Joe winked at her. “He’s simply being an alpha.”
“Alpha?” Bile coated her tongue. “Exactly what did Gray tell you?”
“He didn’t have to tell me anything, Susie. He recognized my wolf immediately.” He outlined her mouth with a thumb.
The naked truth she’d been denying cascaded around her brain. Her stomach nosedived. She wrenched out of his scalding touch range. “You’re not a wolf.”
“I’m part wolf, part regular guy. Like your older brother, I can’t shift.”
No. No. No.
Alpha.
Me.
Not.
She couldn’t have been so stupid. “No. I can’t have such rotten luck. I did
not
fall for a wolf.”
“Good to know you’ve fallen for me.” He hauled her against his chest. “’Cause you knocked me into a different universe the first time I set eyes on you.”
She shoved at his chest and smacked him one. “Damn it. When were you going to tell me? Did I not spell it out for you enough? No marriage. No kids. No alpha. Gawd, what have I done?”
Right then Gray stalked into the room. He glanced from Joe to Susie. “What any good woman should—found a man, an alpha to take care of her.”
Gray’s smirk had her blood curdling.
“You’re jumping the gun, pup. I haven’t proposed.” Joe folded his arms and leaned back against the counter. “I think I’ll wait for her to do the asking.”
“I’m going for a run.” Susie had to get out of the stifling house, had to clear her mind of Joe, and had to get away from the seductive smell of him.
“Not by yourself, you’re not.” Joe hooked an arm around her shoulder. “Let’s head up to the ravine site and check things out.”
“Ravine?
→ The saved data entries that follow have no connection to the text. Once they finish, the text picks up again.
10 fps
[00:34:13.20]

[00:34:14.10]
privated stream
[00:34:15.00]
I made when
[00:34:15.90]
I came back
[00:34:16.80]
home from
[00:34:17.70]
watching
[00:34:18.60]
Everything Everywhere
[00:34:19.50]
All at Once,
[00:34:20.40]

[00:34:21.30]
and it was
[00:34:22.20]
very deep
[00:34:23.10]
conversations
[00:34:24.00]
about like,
Things? What things?” Gray squinted at Joe.
“Someone going for a sprint?” A man stuck his head through the laundry room doorway. He limped into the kitchen. “Don’t think my leg’s up to a run. Maybe tomorrow. You must be Susie. I’m Tate.”
She squared her shoulders. This was Joe’s friend? The man could’ve sprung out of a fireman’s top ten calendar photo shoot. Talk about alpha. He oozed testosterone. All the wolves she knew had Native American heritage, dark hair, dark eyes. This man could have posed for Thor with his reddish-blond shoulder-length mane, piercing slate eyes, and cheekbones that would have an Olympic snowboarder drooling.
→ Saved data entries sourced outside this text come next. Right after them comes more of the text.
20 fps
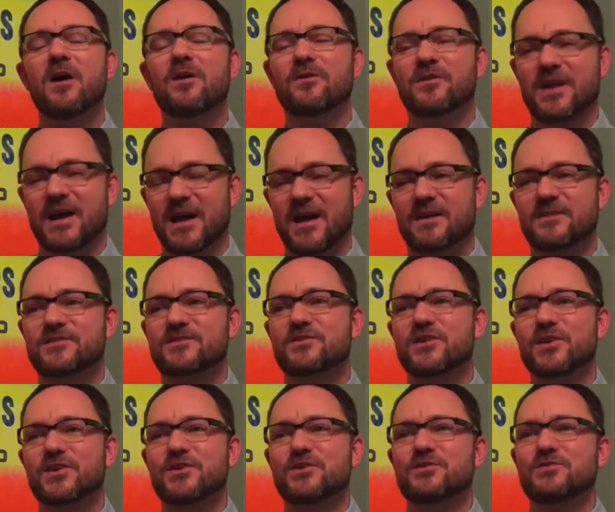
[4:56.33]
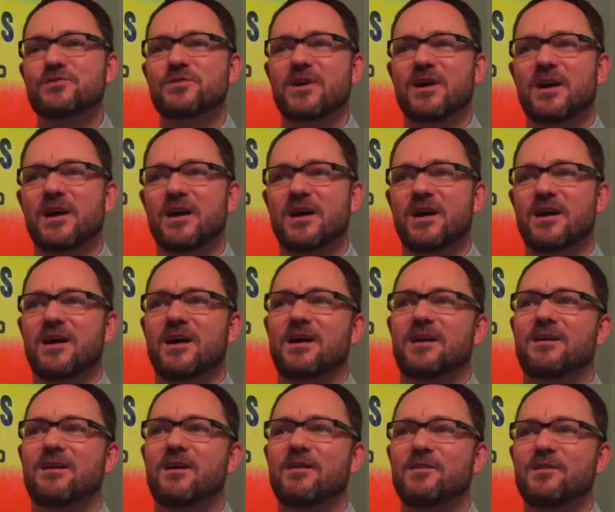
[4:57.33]
Oh yeah, so uh,
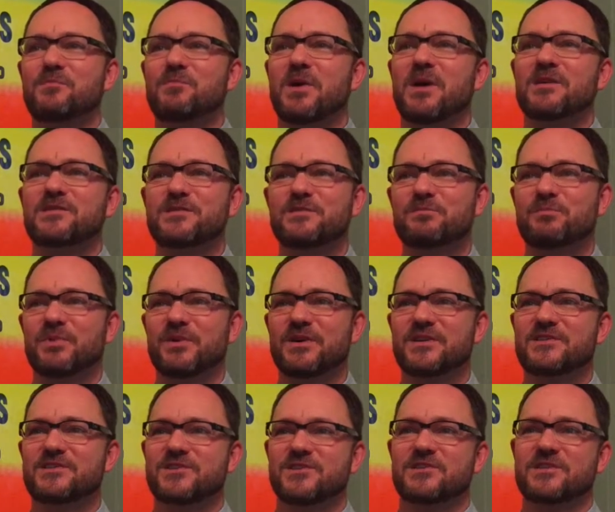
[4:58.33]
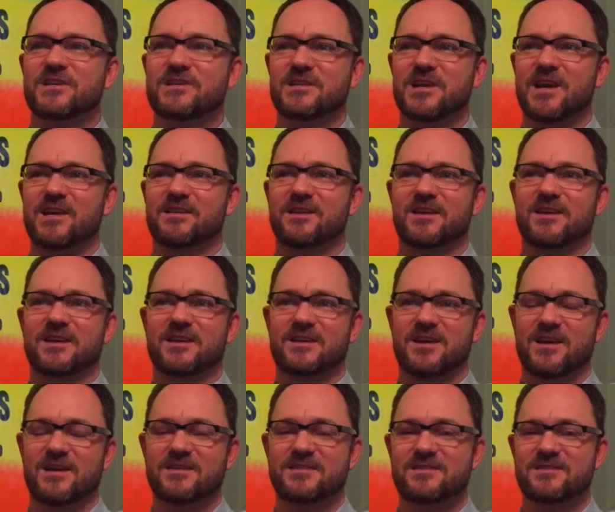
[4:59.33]
I call it Box of Books just because it had like a
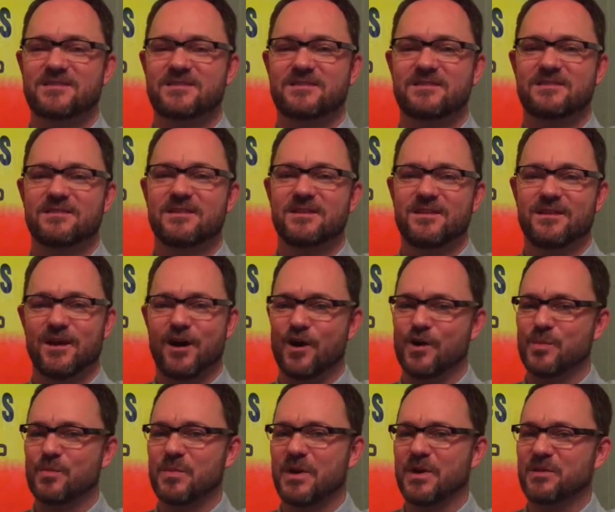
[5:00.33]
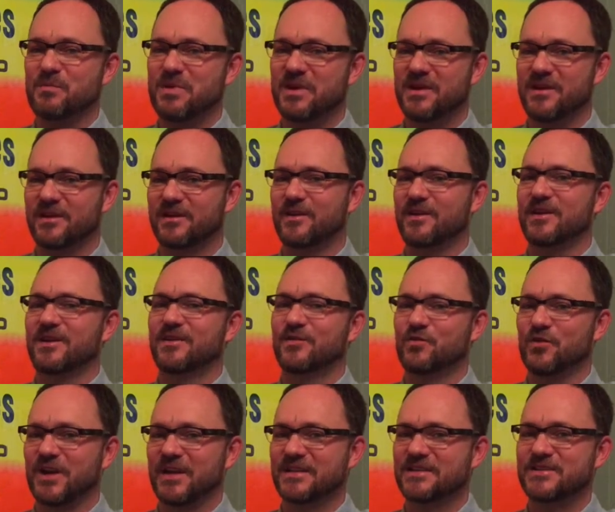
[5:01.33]
nice onomatopoeic
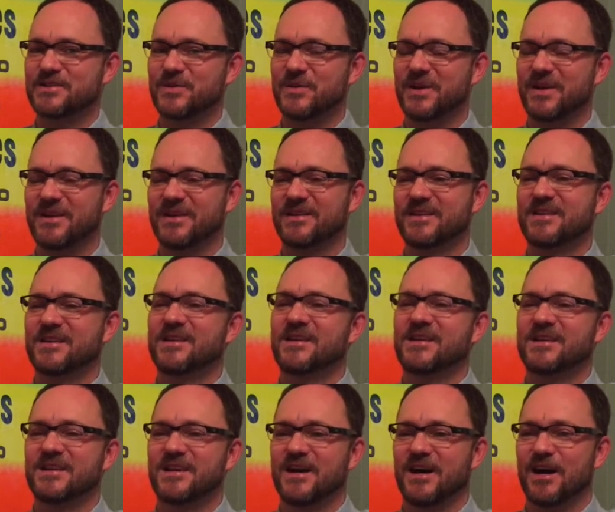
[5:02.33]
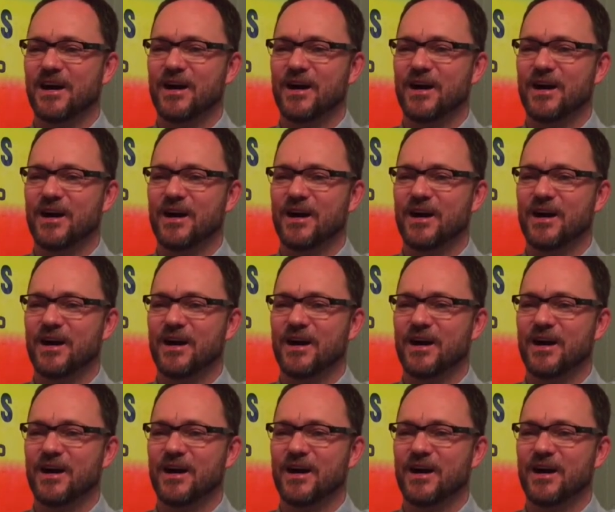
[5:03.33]
ring to it. Mm-hmm.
Her insides flip-flopped. “No way. No fricking way. Tell me he’s not a wolf too.”
“But I am.” Tate gave her no warning at all before he swept her off her feet and planted his mouth over hers. His tongue did nothing for her. No heat pooled in her belly. Her toes didn’t curl. And her mind didn’t fracture.
Too surprised to resist at first, she pushed at the steel of his pectorals and tried to tear her lips away. He opened his mouth wider, and his tongue did a little dance with hers. She bit down.
“Ow!” Tate dropped her like a hot potato, and she stumbled before grabbing the back of a chair for balance.
“Not nice.” Tate’s aggrieved-I’m-innocent expression made her chuckle.
Two seconds later Joe sideswiped Tate with a fist and followed the punch with an uppercut to the man’s stomach. “Touch her again and you’ll end up in the dump.”
Tate bent over at the waist, gasping. He swiped at the blood trickling from the side of his mouth, and gingerly straightened. “I had to do it. Worth it too, to see the rise I got. I’m Tate. Joe’s best friend. Full wolf. I can even shift. You up for it?”
“No.” Gray got right up in Tate’s face. “She’s my little sister. Stick your tongue down her throat once more, and I’ll make sure you never shift again.”
“But it’s okay for Joe to tongue her?” Tate’s lopsided grin and the way his metal-gray eyes gleamed made Susie uneasy. What was the blond Adonis up to?